I see Rev. Wright as a kind of African-American Noam Chomsksy. He likes wallowing in American iniquity. Here's the main part of the "God damn America" sermon in context: "And the United States of America government, when it came to treating her citizens of Indian descent fairly, she failed. She put them on reservations. When it came to treating her citizens of Japanese descent fairly, she failed. She put them in internment prison camps. When it came to treating citizens of African descent fairly, America failed. She put them in chains. The government put them on slave quarters, put them on auction blocks, put them in cotton fields, put them in inferior schools, put them in substandard housing, put them in scientific experiments, put them in the lowest paying jobs, put them outside the equal protection of the law, kept them out of their racist bastions of higher education and locked them into position of hopelessness and helplessness. The government gives them the drugs, builds bigger prisons, passes a three-strike law, and then wants us to sing God bless America? No, no, no. Not God bless America; God damn America!"

There's a lot in this speech which is pretty uncontroversial. It all depends on whether you're in the mood to walk down a Nightmare Memory Lane; the United States did effect a genocide and massive displacement of American Indians. The United States, during World War II, did intern Japanese citizens unfairly. The United States did maintain the "peculiar institution" of slavery for over two hundred years, and then supported systematic discrimination for about another one hundred years beyond the Emancipation Proclamation. But after you repeat all of this, where are you? It's too late to do anything for the Native Americans we essentially wiped from the face of the Earth, but we did acknowledge the error with respect to the Japanese in a series of Supreme Court cases (although not with full restoration of property rights) and, in the case of African-Americans with the Civil Rights Act, we codified societal progress in the field of race relations.

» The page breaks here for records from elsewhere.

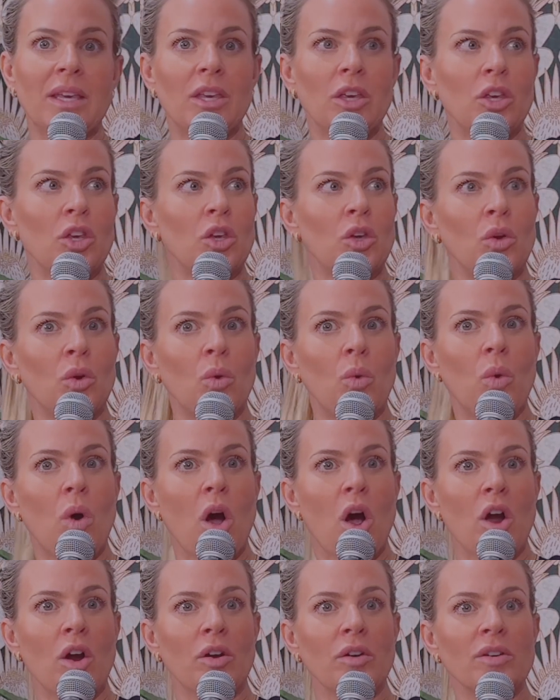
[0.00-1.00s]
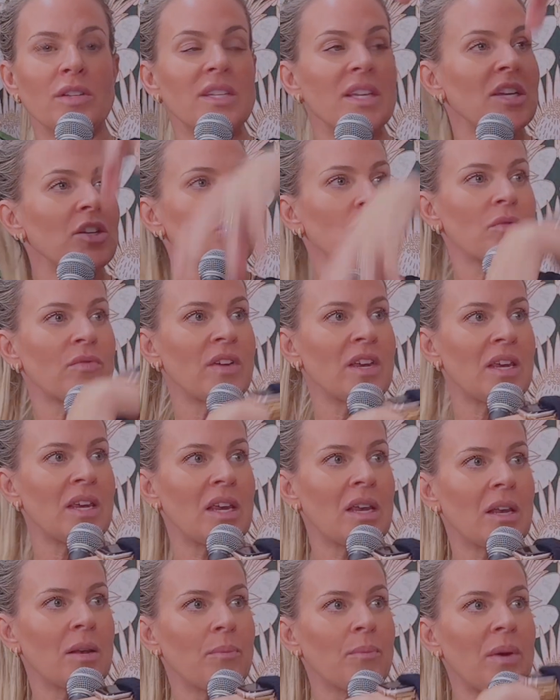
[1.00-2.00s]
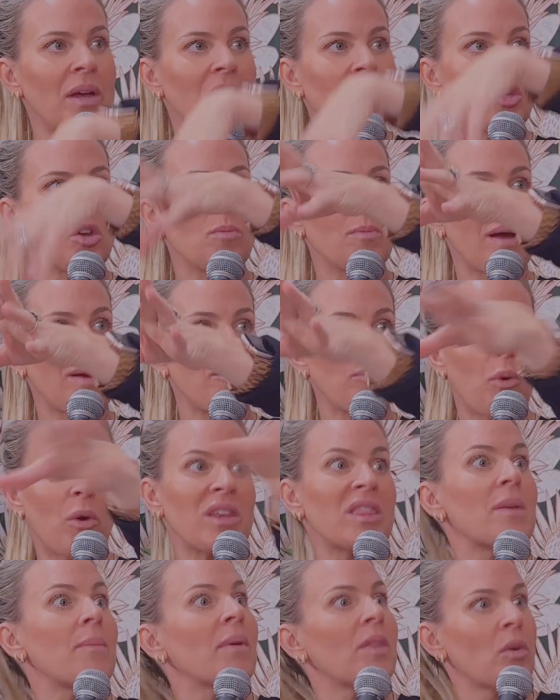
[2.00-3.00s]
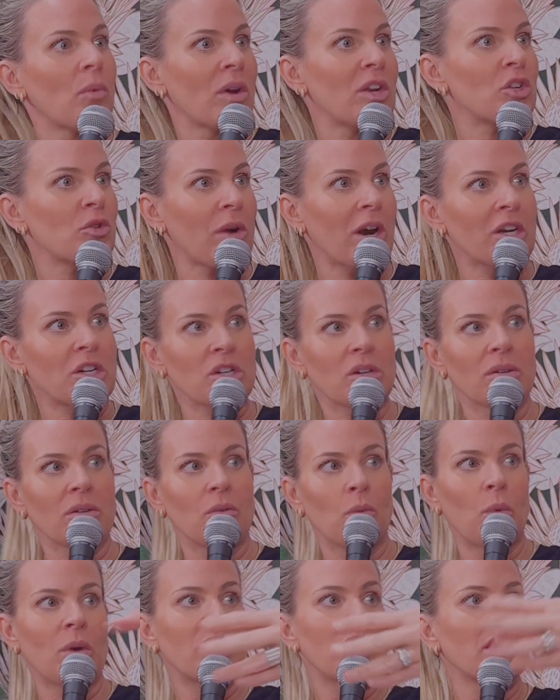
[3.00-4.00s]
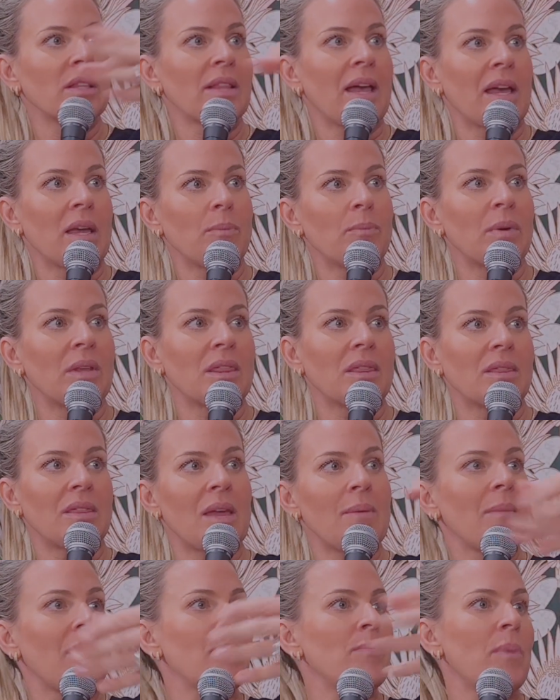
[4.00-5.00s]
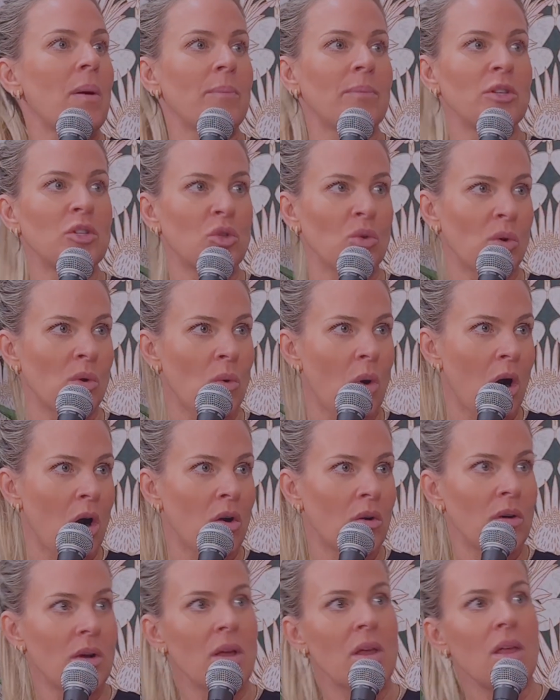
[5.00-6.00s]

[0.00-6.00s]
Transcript: you aren't intervening, but you might point them in the right direction with the light, but they might bump into a wall.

Is the point that the United States should get over itself? Sign me up; I think that's the essential problem, often unacknowledged in the controversy. Those like Noam Chomsky and Jeremiah Wright gain a great deal of notoriety because there's something deliciously, refreshingly seditious about forcing the U.S. to acknowledge that it behaves more or less exactly like other great powers which consolidate and extend their material advantages. The war in Iraq is simply a case of using American military might (our remaining hole card) to gain advantages in the largest remaining (mostly) untapped oil field. This doesn't play well in the diner down in Pasacougla, so

we turn everything into a debate about flag lapel pins. Young men are dying, after all; what are we supposed to do, insist that people wear the ExxonMobil logo on their lapels? But for Barack, a guy who has to appeal to the delicate sensibilities of Main Street America and navigate through a blizzard of sound bites, a guy like Wright is a nightmare, especially because Wright obviously venerates the outspoken anti-Semite Louis Farrakhan (if you don't think Farrakhan is an anti-Semite, just read his own words helpfully collected on the website of the Anti-Defamation League - his main beef seems to be that Jewish agents in Hollywood have figured out how to keep black entertainers and athletes in chains. Very ugly stuff, whatever he's saying.).

Do I think Obama is responsible for everything Wright says? Hell no, not at all. Nor do I think the more arrantly loony pronouncements of Wright actually affect Obama's outlook. Barack is too smart and too canny for that; however, the Faustian bargain these nationwide pols have to make with organized religion often come back to haunt them, and this one is biting Obama mighty hard in the ass.